I moved to Google Colab for a T4 GPU. This pass had its own round of environment issues but they were all Colab/Triton-specific.
| Experiment | Result |
|---|---|
Full model, Linear + activation fused |
1.00× |
Single activation, Triton gelu vs PyTorch gelu |
1.00× |
3-op chain, relu → gelu → silu, Triton vs PyTorch |
2.95× |
That last row, in numbers: unfused relu → gelu → silu ran at 0.855 ms; the single fused Triton kernel ran at 0.290 ms — a 2.95× speedup on the T4. Three full VRAM round-trips collapsed into one.

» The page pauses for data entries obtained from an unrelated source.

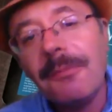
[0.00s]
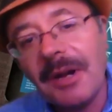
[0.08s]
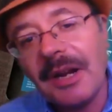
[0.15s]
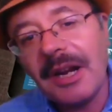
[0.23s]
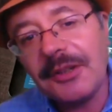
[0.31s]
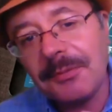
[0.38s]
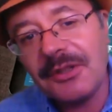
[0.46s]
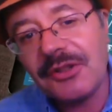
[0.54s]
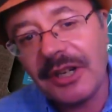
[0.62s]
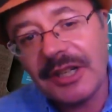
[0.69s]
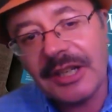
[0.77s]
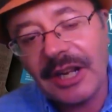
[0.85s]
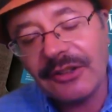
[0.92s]
but has been
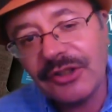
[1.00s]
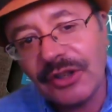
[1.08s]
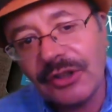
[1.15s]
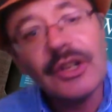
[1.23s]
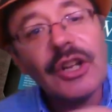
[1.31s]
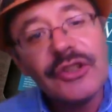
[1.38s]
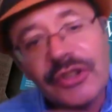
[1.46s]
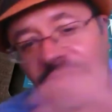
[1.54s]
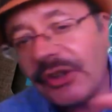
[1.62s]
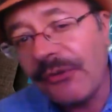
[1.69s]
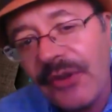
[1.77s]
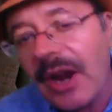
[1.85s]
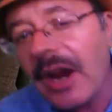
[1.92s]
trending down too. So it's
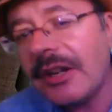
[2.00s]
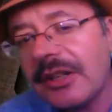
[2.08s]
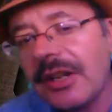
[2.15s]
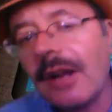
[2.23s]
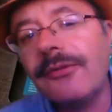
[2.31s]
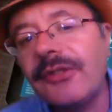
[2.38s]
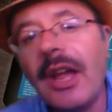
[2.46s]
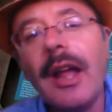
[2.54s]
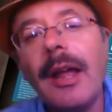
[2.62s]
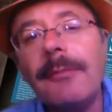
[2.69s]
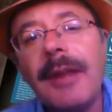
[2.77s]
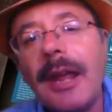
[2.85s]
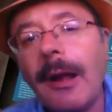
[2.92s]
a very tough
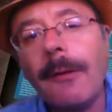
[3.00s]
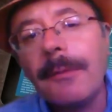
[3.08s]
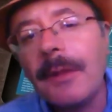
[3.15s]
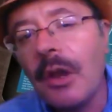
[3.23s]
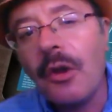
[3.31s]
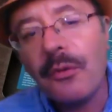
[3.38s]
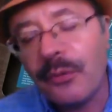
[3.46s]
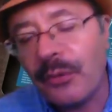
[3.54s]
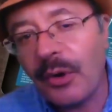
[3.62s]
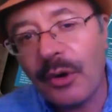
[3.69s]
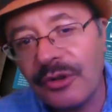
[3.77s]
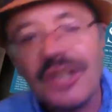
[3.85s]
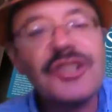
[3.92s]
time now
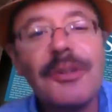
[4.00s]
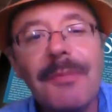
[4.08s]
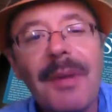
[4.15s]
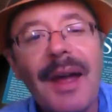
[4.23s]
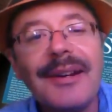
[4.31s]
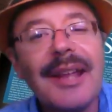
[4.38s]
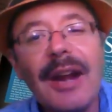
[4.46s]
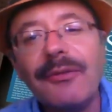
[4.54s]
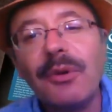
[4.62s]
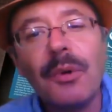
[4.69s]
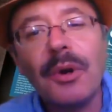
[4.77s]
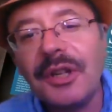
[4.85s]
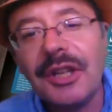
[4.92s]
for just about
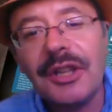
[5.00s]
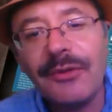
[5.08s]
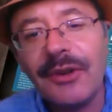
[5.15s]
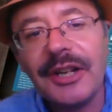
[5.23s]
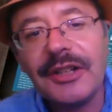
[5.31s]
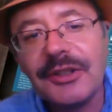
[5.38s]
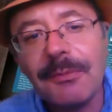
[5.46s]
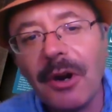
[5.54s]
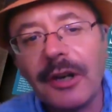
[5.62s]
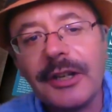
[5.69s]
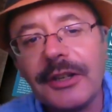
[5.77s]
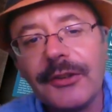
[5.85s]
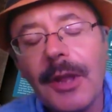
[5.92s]
everyone in the financial
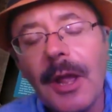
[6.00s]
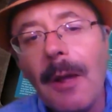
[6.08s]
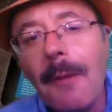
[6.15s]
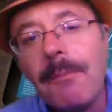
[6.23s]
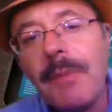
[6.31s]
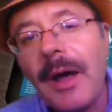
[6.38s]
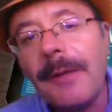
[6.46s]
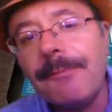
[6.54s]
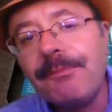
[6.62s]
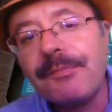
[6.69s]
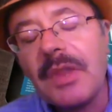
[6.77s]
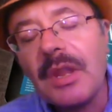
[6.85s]
markets. But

Another note: my first instinct on the Linear → activation case was to write a Triton kernel that did the matmul and the activation in one pass. That kernel ran at 0.40×: more than twice as slow as just calling PyTorch's F.linear. The reason is that PyTorch's Linear calls into NVIDIA's cuBLAS, which is hardware-tuned, uses tensor cores, and years of optimization behind it. My handwritten matmul obviously can't compete. So, I learned to let cuBLAS do the matmul, and fuse only the cheap elementwise ops around it. That's why the benchmark ended up split the way it is, and why the real efficiency gains lie in the activation chain rather than the Linear fusion.
Results
| Experiment | Hardware | Result |
|---|---|---|
Pointwise chain, relu → gelu |
CPU | 1.05× |
Linear + activation fused |
T4 GPU | 1.00× |
Single activation, gelu |
T4 GPU | 1.00× |
3-op chain, relu → gelu → silu |
T4 GPU | 2.95× |
The 3-op activation chain is the result the whole project was built to produce. The unfused version was running relu, then gelu, then silu as three separate PyTorch kernels. That process took 0.855 ms. The single fused Triton kernel, doing all three with the intermediates held in registers, took 0.290 ms. That's a 2.95× speedup on an NVIDIA T4.

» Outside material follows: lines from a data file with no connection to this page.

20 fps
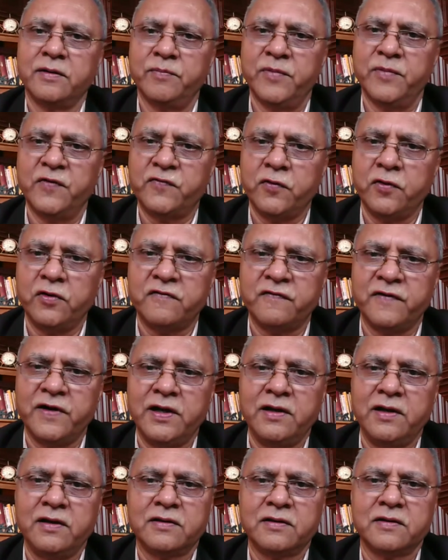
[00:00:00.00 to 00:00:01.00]
before
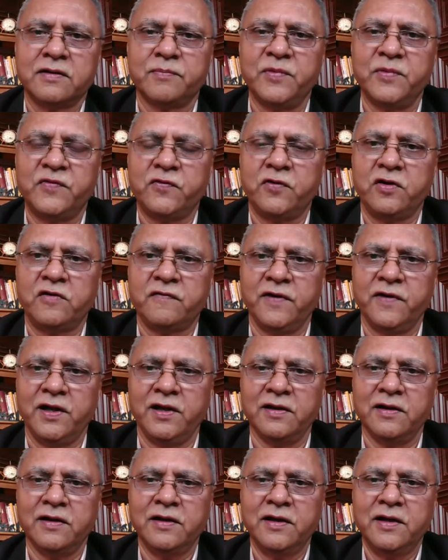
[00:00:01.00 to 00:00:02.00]

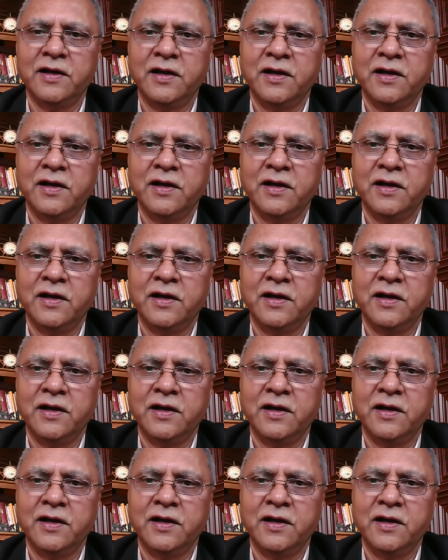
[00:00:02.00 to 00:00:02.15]
12,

Each of those three activations, run separately, costs a full read from VRAM and a full write back. The math in between is almost free. So three ops means six trips across the slow memory bus. The fused kernel does one read at the start and one write at the end, with both intermediate results living in on-chip registers — two of the three round-trips simply deleted. Same output, a third of the memory traffic, roughly a third of the time. That's not a trick or an artifact; it's the entire mechanism of kernel fusion, isolated and measured.
The three that didn't
1. Linear + activation fusion: 1.00×
Even though the graph rewrite worked perfectly, FusedLinearAct is the Python-tier implementation. So, it still calls F.linear and then the activation, in sequence, so the intermediate tensor still gets written to VRAM and read back.
2. Single activation: 1.00×
I wondered if I could beat PyTorch's gelu with a Triton gelu. I couldn't, because PyTorch's gelu is already a Triton kernel internally in recent versions. Basically, there's no round-trip to eliminate in a single op.

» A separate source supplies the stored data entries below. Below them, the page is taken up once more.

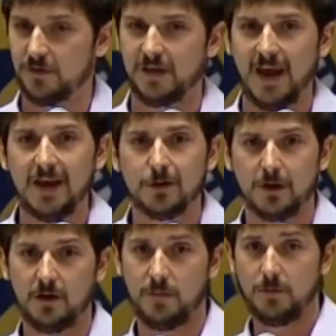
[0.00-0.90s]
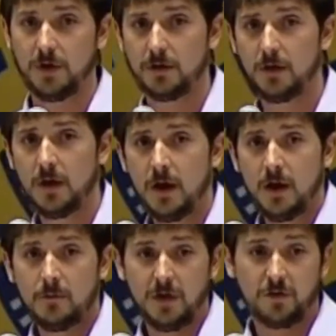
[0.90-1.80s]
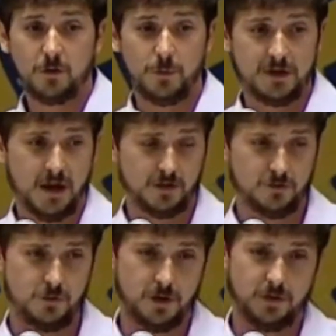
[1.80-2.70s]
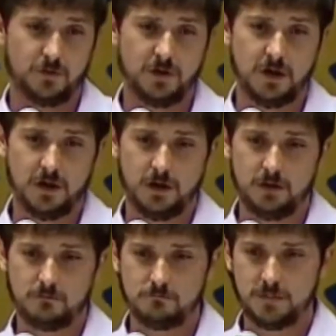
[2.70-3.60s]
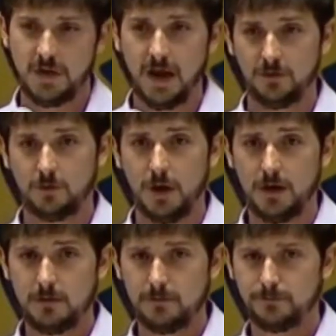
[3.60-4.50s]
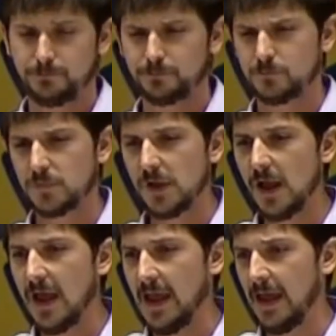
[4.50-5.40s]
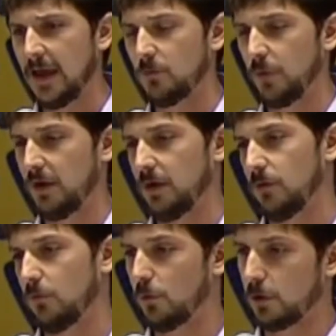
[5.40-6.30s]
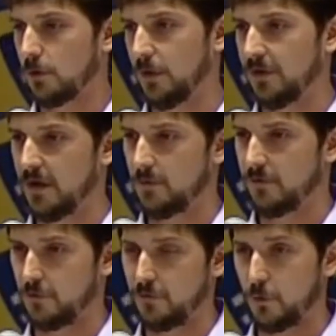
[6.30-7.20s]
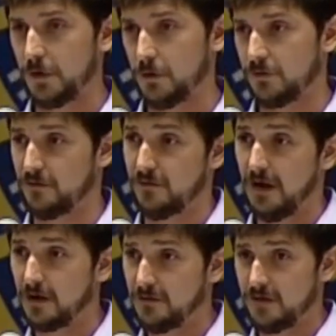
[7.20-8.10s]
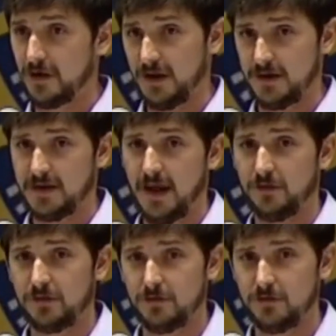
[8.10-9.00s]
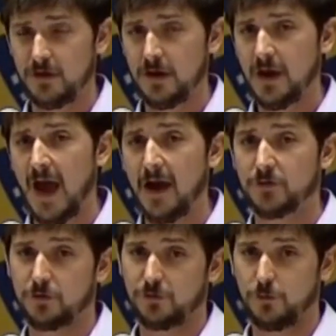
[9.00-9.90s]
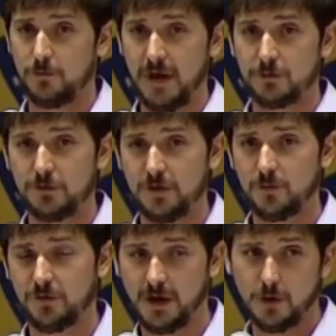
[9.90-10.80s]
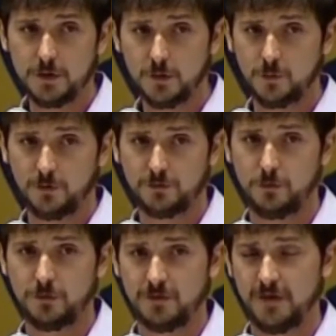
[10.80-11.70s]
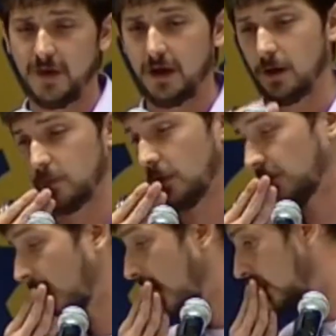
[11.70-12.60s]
is it's an 8-year commitment. basically we take students in ninth grade, and we work with them for 4 years of very, very intensive after-school mentorship. So they go to normal schools, and then they come to us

3. Pointwise chain on CPU: 1.05×
The same relu → gelu logic that wins on GPU does basically nothing on CPU, because a CPU keeps intermediates in its cache and there's no expensive VRAM bus to avoid. Fusion only pays off where memory matters (on the GPU).
Fusebox does nothing on CPU (no memory bottleneck), nothing for a single op (no round-trip to remove), and nothing if the fusion still writes the intermediate to memory anyway. But it works in a chain of memory-bound operations on a GPU, backed by a kernel that keeps the intermediates on chip.